Some thoughts of John Robinson 1620
The Wholesome Counsel Master Robinson gave that part of the church whereof he was Pastor at their departure from him to begin the great work of Plantation in New England. Amongst other wholesome instructions and exhortations he used these expressions, or to the same purpose:
We were now, ere long, to part asunder; and the Lord knoweth whether ever he should live to see our faces again. But whether the Lord had appointed it or not; he charged us, before God and his blessed angels, to follow him no further than he followed Christ: and if God should reveal anything to us by any other instrument of his, to be as ready to receive it, as ever we were to receive any truth by his Ministry. For he was very confident the Lord had more truth and light yet to break forth out of his holy Word. He took occasion also miserably to bewail the state and condition of the Reformed Churches, who were come to a full stop in religion; and would go no further than the Instruments of their Reformation.
As, for example, the Lutherans: they could not be drawn to go beyond what Luther saw, for whatever part of God’s will He had further imparted and revealed to Calvin, they will rather die than embrace it. “And also,” saith he, “you see the Calvinists. They stick where he left them, a misery much to be lamented. “For though they were precious shining lights in their Times, yet God had not revealed his whole will to them; and were they now living,” saith he, “they would be as ready and willing to embrace further light as that they had received.”
Here also, he put us in mind of our Church Covenant; at least that part whereby “we promise and covenant with God and one another to receive whatsoever light or truth shall be made known to us from his written Word:” but withal exhorted us to take heed what we received for truth; and well to examine and compare and weigh it with other Scriptures of truth before we received it. “For,” saith he, “it is not possible the Christian World should come so lately out of such thick antichristian darkness; and that full perfection of knowledge should break forth at once.” [.....] And so advised us, by all means, to endeavour to close with the godly party of the Kingdom of England [the Puritans]; and rather to study union than division, viz.: How near we might possibly, without sin, close with them; than, in the least measure, to affect division or separation from them. “And be not loath to take another Pastor or Teacher,” saith he, “for that Flock that hath two Shepherds is not endangered, but secured by it.”
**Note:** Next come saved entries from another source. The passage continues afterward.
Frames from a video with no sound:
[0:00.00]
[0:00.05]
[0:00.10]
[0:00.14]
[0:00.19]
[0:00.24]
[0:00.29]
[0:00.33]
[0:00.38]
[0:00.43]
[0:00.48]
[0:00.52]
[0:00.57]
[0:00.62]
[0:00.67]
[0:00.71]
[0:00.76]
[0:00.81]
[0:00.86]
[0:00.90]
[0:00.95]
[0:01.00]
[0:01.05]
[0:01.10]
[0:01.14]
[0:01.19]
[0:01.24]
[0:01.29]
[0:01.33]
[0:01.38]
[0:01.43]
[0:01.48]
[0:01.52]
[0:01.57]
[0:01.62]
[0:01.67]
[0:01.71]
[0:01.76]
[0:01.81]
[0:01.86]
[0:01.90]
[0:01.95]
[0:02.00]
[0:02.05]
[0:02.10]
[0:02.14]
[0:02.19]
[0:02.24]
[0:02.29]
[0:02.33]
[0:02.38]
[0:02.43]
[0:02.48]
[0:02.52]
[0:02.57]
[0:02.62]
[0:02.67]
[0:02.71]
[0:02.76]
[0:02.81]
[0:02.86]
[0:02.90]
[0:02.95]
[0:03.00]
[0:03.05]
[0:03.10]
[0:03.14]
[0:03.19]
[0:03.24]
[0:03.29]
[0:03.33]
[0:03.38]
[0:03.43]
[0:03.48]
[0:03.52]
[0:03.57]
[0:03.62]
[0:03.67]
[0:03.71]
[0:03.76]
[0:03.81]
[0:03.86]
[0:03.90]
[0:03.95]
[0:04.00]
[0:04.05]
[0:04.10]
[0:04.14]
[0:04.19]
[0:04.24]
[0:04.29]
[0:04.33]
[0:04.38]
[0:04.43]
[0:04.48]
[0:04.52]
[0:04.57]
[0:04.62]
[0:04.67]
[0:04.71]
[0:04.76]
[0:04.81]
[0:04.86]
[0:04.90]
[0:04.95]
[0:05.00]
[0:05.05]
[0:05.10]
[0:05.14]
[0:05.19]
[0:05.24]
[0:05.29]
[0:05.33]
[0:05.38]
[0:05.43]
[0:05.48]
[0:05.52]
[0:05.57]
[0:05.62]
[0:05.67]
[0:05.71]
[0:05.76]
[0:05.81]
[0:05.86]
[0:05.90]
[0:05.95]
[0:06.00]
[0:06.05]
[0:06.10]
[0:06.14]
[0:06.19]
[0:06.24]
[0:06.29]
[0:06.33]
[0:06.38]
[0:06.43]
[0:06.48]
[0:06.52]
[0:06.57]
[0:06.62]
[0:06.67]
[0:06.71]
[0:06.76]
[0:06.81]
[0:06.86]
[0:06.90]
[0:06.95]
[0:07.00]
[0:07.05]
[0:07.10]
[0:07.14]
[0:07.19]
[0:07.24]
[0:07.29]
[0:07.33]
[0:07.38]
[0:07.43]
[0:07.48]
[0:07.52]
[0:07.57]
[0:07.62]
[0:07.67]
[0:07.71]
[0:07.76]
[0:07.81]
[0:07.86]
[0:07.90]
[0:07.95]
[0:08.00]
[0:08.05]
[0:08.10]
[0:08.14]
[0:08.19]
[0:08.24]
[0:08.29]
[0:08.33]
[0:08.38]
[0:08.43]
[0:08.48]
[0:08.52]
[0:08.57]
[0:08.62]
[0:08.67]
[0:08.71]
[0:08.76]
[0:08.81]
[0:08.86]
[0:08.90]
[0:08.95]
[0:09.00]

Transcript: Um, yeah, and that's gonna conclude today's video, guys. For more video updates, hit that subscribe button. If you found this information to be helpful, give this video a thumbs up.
Many other things there were of great and weighty consequence which he commended to us. But these things I thought good to relate at the request of some well-willers to the peace and good agreement of the godly so distracted at present about the settling of Church Government in the Kingdom of England that so both sides may truly see what this poor despised Church of Christ now at New Plymouth in New England, but formerly at Leyden in Holland, was and is how far they were and still are, from separation from the Churches of Christ, especially those that are reformed.